Keith Crandall, a professor of biology at GW who led the review, said most of the mismatches resulted from restaurants using cheaper seafood varieties as a substitute for the more expensive types listed on the menus.

“Somebody’s trying to pull a fast one on somebody and swap out the samples to substitute a cheaper seafood in place of something that’s more expensive and charge the consumer a higher rate, then pocket the difference,” he said.

Crandall said restaurants may also misrepresent their menu by using endangered fish species in their dishes while advertising other species on the menu or swapping farm-raised fish for more expensive wild-caught fish.

One restaurant claimed to serve wild-caught shrimp on the menu, but researchers found the shrimp in the dish was of the farm-raised variety. Several of the restaurants used lower-quality tuna varieties than what was claimed on their menus, according to the study.

Migliaccio & Rathod LLP, a D.C.-based law firm, funded the study.

Jason Rathod, an attorney at the firm, said a recent change to D.C. law allows restaurant customers to have their food tested to verify if the item matches what is advertised on the menu. If there is a mismatch, then the customer can bring the restaurant to court, Rathod said.

He said the firm bankrolled the study to examine how frequently restaurants were misrepresenting their menus and found Crandall after searching local experts with experience in DNA barcoding.

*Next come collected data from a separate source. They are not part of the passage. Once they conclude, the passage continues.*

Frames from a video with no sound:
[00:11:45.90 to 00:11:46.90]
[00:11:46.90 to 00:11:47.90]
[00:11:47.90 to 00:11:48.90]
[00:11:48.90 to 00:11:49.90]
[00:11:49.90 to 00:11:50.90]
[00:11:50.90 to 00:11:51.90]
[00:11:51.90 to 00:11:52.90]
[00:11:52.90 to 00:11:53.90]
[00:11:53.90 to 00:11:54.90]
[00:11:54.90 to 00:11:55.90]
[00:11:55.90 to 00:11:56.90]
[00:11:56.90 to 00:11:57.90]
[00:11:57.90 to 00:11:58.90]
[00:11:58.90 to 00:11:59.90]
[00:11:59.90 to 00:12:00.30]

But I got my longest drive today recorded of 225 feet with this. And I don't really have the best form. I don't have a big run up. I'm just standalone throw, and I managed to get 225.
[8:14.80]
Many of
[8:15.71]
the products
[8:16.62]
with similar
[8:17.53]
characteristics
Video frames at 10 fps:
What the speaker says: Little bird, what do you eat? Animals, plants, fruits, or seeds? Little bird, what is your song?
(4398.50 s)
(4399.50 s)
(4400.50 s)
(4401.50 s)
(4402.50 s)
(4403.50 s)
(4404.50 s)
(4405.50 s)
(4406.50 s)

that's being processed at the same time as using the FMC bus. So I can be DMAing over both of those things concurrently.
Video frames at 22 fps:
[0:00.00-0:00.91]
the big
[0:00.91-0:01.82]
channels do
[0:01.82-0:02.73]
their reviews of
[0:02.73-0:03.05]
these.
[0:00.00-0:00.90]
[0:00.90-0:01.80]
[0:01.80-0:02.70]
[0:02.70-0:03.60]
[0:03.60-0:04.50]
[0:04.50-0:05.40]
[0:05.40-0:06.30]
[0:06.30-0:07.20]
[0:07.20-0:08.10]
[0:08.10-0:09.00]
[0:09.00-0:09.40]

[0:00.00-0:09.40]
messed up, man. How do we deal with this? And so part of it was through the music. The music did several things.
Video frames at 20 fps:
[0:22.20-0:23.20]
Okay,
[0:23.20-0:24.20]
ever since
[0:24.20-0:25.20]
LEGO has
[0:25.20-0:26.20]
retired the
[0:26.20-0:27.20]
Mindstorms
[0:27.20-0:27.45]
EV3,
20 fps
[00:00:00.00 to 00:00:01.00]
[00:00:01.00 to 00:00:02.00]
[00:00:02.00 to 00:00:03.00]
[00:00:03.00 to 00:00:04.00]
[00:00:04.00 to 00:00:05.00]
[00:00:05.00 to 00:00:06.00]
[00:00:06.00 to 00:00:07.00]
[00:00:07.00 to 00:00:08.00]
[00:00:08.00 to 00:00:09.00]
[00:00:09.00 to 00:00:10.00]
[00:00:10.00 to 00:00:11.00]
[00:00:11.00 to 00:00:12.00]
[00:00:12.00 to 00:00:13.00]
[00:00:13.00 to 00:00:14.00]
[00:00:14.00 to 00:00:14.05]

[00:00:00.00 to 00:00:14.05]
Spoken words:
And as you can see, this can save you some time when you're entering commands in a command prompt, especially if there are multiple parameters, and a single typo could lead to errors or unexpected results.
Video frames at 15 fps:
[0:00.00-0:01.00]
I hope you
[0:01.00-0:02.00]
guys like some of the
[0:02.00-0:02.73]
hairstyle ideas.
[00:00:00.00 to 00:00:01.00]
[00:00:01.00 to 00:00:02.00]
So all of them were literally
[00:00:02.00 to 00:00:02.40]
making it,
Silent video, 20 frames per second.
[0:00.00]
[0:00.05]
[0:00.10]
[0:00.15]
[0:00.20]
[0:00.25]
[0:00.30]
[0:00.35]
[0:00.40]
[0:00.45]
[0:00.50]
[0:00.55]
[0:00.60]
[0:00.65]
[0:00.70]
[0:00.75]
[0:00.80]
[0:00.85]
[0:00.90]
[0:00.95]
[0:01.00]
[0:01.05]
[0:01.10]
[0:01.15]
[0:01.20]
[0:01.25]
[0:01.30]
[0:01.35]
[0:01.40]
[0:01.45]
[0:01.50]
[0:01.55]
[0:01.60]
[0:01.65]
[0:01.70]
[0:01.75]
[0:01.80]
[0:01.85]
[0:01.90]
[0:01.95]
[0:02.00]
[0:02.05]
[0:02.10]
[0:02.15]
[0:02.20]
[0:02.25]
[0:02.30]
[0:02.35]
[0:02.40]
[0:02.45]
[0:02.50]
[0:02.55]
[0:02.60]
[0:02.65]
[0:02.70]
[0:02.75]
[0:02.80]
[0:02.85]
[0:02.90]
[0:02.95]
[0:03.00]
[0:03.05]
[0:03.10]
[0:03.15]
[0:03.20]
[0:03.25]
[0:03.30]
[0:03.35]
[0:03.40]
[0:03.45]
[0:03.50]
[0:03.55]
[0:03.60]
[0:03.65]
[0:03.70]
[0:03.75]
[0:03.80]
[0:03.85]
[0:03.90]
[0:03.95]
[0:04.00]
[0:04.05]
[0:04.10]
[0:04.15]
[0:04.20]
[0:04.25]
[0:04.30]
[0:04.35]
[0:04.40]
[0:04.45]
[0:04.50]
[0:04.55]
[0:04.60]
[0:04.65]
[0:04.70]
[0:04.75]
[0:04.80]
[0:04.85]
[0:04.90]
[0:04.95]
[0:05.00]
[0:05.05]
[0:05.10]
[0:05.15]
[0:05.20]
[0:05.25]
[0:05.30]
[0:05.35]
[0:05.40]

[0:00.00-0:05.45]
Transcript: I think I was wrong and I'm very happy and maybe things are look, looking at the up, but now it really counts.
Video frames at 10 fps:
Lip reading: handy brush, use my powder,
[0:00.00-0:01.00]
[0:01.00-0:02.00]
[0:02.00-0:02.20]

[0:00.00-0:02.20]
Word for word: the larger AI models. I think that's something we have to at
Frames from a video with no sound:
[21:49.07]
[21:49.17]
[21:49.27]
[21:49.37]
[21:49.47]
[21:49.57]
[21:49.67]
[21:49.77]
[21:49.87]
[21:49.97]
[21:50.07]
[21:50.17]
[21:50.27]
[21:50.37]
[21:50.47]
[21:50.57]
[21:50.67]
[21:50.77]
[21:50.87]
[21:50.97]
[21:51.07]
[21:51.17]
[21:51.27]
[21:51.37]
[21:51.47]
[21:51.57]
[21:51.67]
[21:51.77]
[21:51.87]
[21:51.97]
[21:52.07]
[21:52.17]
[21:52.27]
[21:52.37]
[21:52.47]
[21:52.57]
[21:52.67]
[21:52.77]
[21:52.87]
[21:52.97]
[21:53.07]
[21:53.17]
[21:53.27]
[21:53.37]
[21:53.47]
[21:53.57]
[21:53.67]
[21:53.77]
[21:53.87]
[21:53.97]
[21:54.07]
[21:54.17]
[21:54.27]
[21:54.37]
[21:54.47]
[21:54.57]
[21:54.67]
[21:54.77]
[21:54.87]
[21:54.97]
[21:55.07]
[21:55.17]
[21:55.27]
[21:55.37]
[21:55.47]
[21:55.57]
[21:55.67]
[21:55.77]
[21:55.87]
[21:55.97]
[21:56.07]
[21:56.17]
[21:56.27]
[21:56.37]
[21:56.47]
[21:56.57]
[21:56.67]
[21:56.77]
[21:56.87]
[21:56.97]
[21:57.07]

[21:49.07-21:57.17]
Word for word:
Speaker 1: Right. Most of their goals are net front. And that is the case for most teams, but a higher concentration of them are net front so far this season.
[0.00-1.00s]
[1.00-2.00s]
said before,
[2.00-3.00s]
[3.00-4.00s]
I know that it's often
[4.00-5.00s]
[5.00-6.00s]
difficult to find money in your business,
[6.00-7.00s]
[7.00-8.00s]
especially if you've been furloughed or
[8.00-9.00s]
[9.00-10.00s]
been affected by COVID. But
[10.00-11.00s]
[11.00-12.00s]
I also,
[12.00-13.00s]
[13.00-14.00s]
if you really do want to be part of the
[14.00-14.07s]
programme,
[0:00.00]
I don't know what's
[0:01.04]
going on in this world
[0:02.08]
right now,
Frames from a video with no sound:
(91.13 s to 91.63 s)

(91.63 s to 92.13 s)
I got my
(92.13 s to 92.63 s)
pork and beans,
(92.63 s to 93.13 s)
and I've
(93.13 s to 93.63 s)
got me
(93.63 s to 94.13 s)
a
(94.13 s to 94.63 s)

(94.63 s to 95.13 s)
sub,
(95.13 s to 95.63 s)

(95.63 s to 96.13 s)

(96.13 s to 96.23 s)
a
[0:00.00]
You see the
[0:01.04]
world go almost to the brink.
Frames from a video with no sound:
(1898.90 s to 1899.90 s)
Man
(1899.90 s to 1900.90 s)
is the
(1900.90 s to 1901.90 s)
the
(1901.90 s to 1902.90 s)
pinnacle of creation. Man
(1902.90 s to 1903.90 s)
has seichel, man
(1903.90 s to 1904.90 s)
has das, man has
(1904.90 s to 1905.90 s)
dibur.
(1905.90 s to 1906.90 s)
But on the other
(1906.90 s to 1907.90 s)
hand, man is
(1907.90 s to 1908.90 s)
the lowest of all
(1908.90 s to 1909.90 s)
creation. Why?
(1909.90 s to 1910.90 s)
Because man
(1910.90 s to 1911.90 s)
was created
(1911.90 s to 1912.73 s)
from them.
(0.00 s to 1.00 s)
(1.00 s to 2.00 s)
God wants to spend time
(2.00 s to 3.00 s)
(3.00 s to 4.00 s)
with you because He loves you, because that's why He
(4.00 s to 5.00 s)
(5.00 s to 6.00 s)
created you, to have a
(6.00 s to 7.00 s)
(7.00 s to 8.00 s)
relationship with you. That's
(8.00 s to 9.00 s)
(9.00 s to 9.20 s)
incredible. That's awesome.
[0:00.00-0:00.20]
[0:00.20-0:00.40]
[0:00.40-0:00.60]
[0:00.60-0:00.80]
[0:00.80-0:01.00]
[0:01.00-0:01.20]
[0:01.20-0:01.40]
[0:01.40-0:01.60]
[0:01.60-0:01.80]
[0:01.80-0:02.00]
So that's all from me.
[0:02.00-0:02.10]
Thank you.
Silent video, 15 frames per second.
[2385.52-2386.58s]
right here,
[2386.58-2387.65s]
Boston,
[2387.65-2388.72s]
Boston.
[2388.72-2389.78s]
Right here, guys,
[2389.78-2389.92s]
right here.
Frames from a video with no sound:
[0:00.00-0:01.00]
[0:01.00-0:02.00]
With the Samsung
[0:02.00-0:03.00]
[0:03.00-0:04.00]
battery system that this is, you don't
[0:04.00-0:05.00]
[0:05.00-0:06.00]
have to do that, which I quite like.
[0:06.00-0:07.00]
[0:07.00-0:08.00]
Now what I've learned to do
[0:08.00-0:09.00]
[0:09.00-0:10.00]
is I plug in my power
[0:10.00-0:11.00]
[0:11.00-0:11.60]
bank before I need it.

Rathod said based on the study, no legal action would be taken against the restaurants because the violations weren’t egregious enough to warrant a lawsuit.

“There isn’t really a strong misrepresentation here,” he said. “Based on that we didn’t go any further, but if they had found some egregious examples of substitution, misrepresentation in the seafood, then a consumer would have been able to go out and get samples, do testing and bring a lawsuit.”

Two of Crandall’s former doctoral students, David Stern and Eduardo Castro-Nallar, helped with the study. They each ate at three of the six restaurants that were studied.

Castro-Nallar, an assistant professor at Andrés Bello National University in Chile, said he and Crandall have stayed in touch since Castro-Nallar finished his doctorate in GW’s biology department and Crandall thought that Castro-Nallar’s previous experience in DNA barcoding would benefit the study.

“Keith contacted us and said, ‘Hey, do you guys want to participate? Do you want to eat for free in fancy restaurants?’” Castro-Nallar said.

He said researchers extracted a small sample from the meal after leaving the restaurant and put it in ethanol to preserve for the lab.

In the lab, the team took DNA from each sample and compared it to a sample from the fish variety that was actually advertised on the menu, according to the study.

Castro-Nallar said the method of DNA testing in this study was originally used to measure the decline of species in a specific ecosystem. Scientists used the DNA of plants and animals living in a certain region and compared it to the DNA of species that had lived there in the past.

“Here you have a perfect example of using something that was originally developed for something else. How powerful can it be for day-to-day things like food identification,” he said. “That’s probably what I liked the best about this study.”

Callie Schiffman contributed reporting.